Pero su vista estaba clavada en la cara del muchacho. Lynley vio que los ojos de Gowan empezaban a vidriarse y comprendió lo que significaba.

– ¡Gowan! ¡No!

Por un momento pareció que Gowan intentaba desesperadamente responder al grito, aceptar la llamada que le rescataba de la oscuridad. Tomó aliento con un estertor ahogado.

– No… vi…

– ¿Qué? -le instó Lynley-. ¿No viste qué?

Havers se inclinó hacia adelante.

– ¿A quién? Gowan, ¿a quién?

Los ojos del muchacho la buscaron con un enorme esfuerzo, pero no dijo nada más. Su cuerpo se estremeció y después se quedó inmóvil.

Lynley se dio cuenta de que había aferrado la camisa de Gowan en un frenético intento de infundir vida a su cuerpo torturado.
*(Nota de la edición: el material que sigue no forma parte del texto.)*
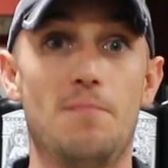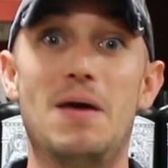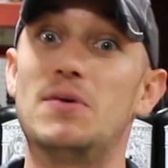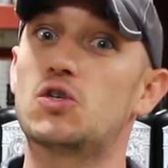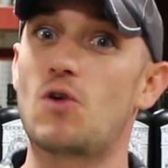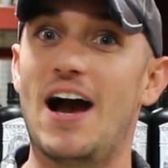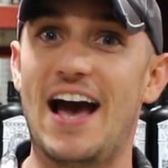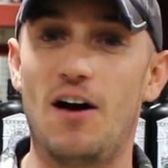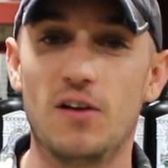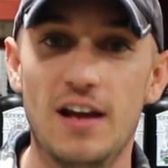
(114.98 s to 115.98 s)
maybe
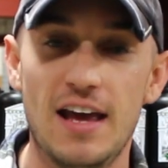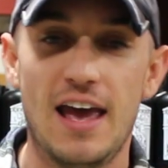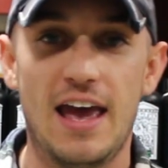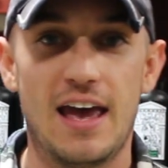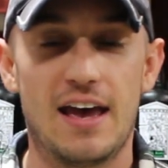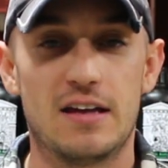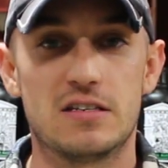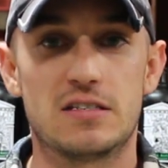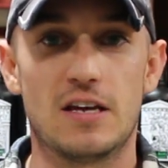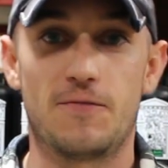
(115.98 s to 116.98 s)
try out.
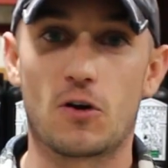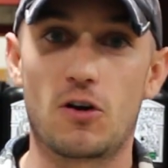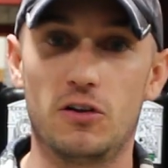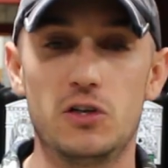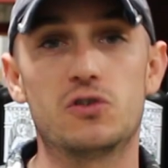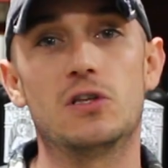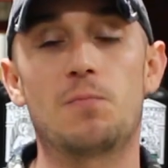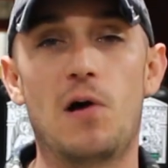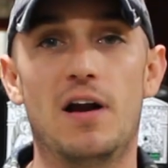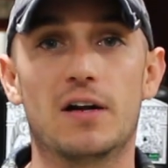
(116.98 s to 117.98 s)
And if you're currently using
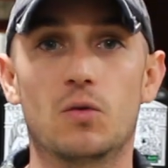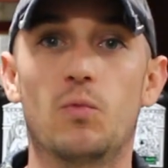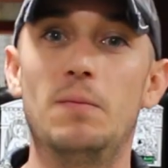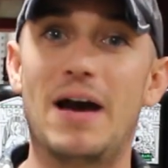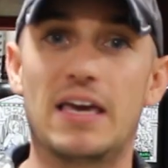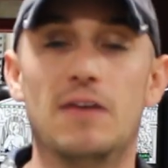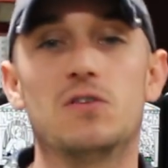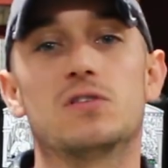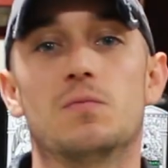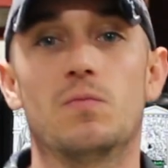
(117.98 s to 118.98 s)
the product, we might
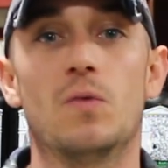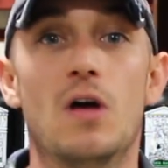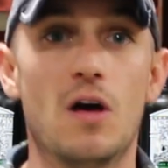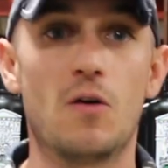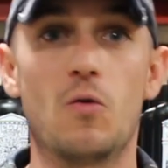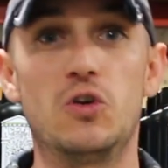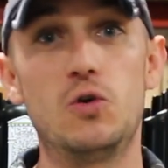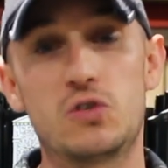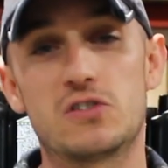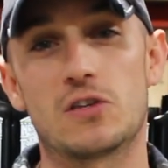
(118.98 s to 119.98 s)
give you some
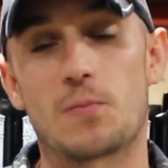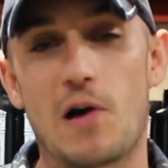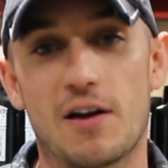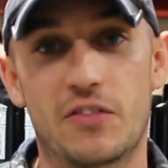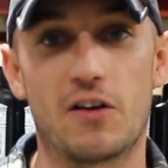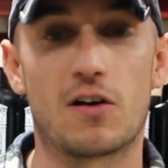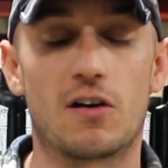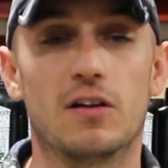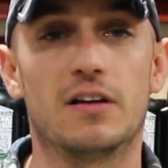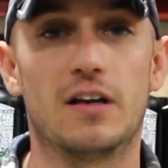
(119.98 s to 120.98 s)
uses of the product that you're
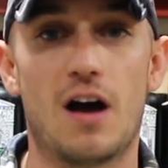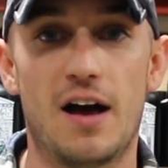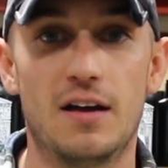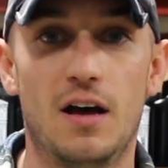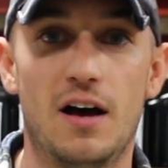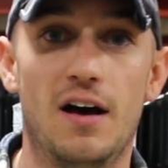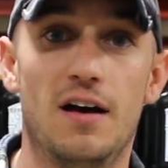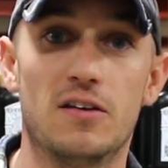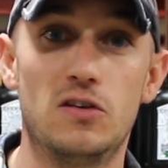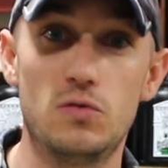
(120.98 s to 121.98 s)
currently not
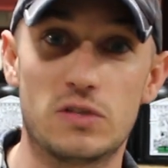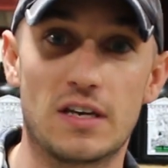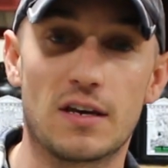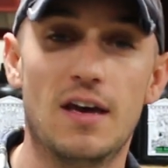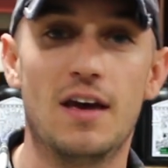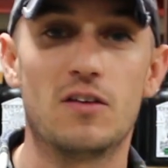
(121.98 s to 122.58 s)
using,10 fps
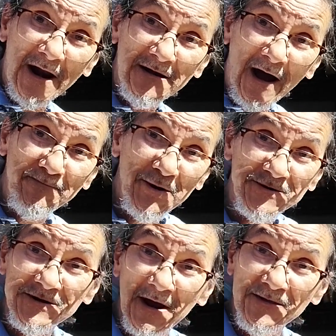I put
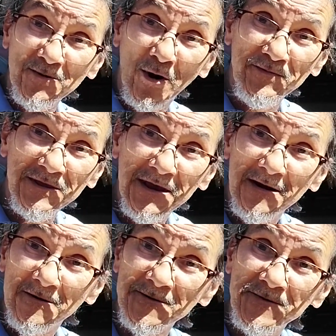together over the
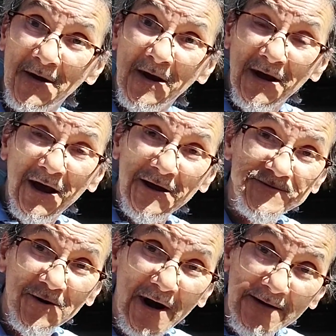years. And
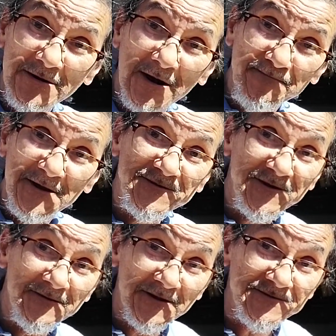so I have a complete
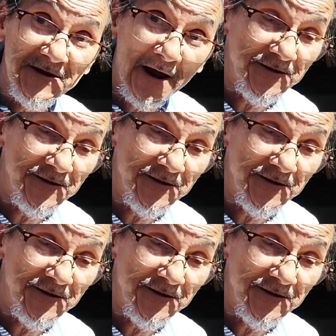set that's notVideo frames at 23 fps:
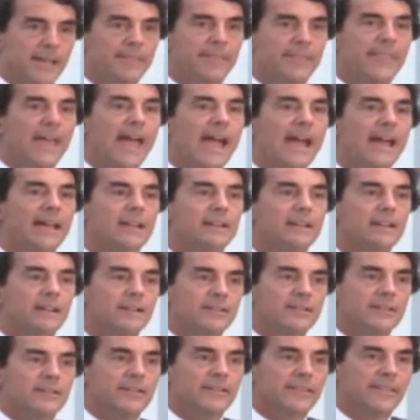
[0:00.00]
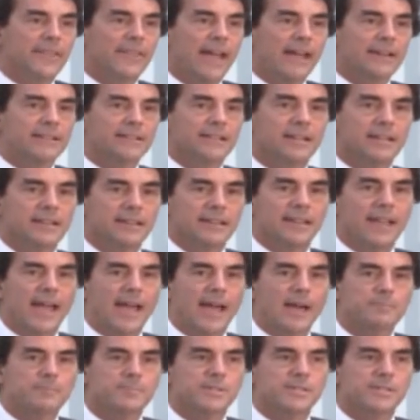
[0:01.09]
that
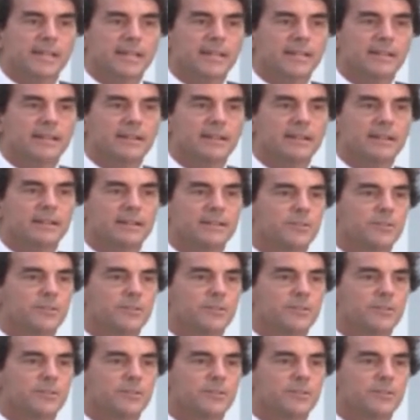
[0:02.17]
collapsing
Le soltó, dejando que el cadáver descansara sobre el peldaño, y experimentó una monstruosa sensación de ultraje. Empezó como un aullido que se enroscó en el interior de sus músculos, tejidos y órganos, clamando por salir. Pensó en la vida destruida, en las generaciones de vida arrebatadas sin piedad, en el muchacho que había hecho… ¿qué? ¿Qué crimen, qué observación casual, qué conocimiento había pagado?

Le quemaban los ojos y su corazón latía violentamente, y durante un momento prefirió ignorar que la sargento Havers le estaba hablando. Su voz se quebró de dolor.

– ¡Se sacó ese maldito trasto! ¡Dios mío, inspector, debió sacárselo él mismo!

Lynley vio que se había acercado a la caldera. Estaba arrodillada en el suelo, indiferente al agua, con un trozo de toalla en la mano. Lo utilizó para levantar algo del charco y Lynley observó que era un cuchillo de cocina, el mismo cuchillo que había visto en las manos de la cocinera de Westerbrae tan sólo unas pocas horas antes.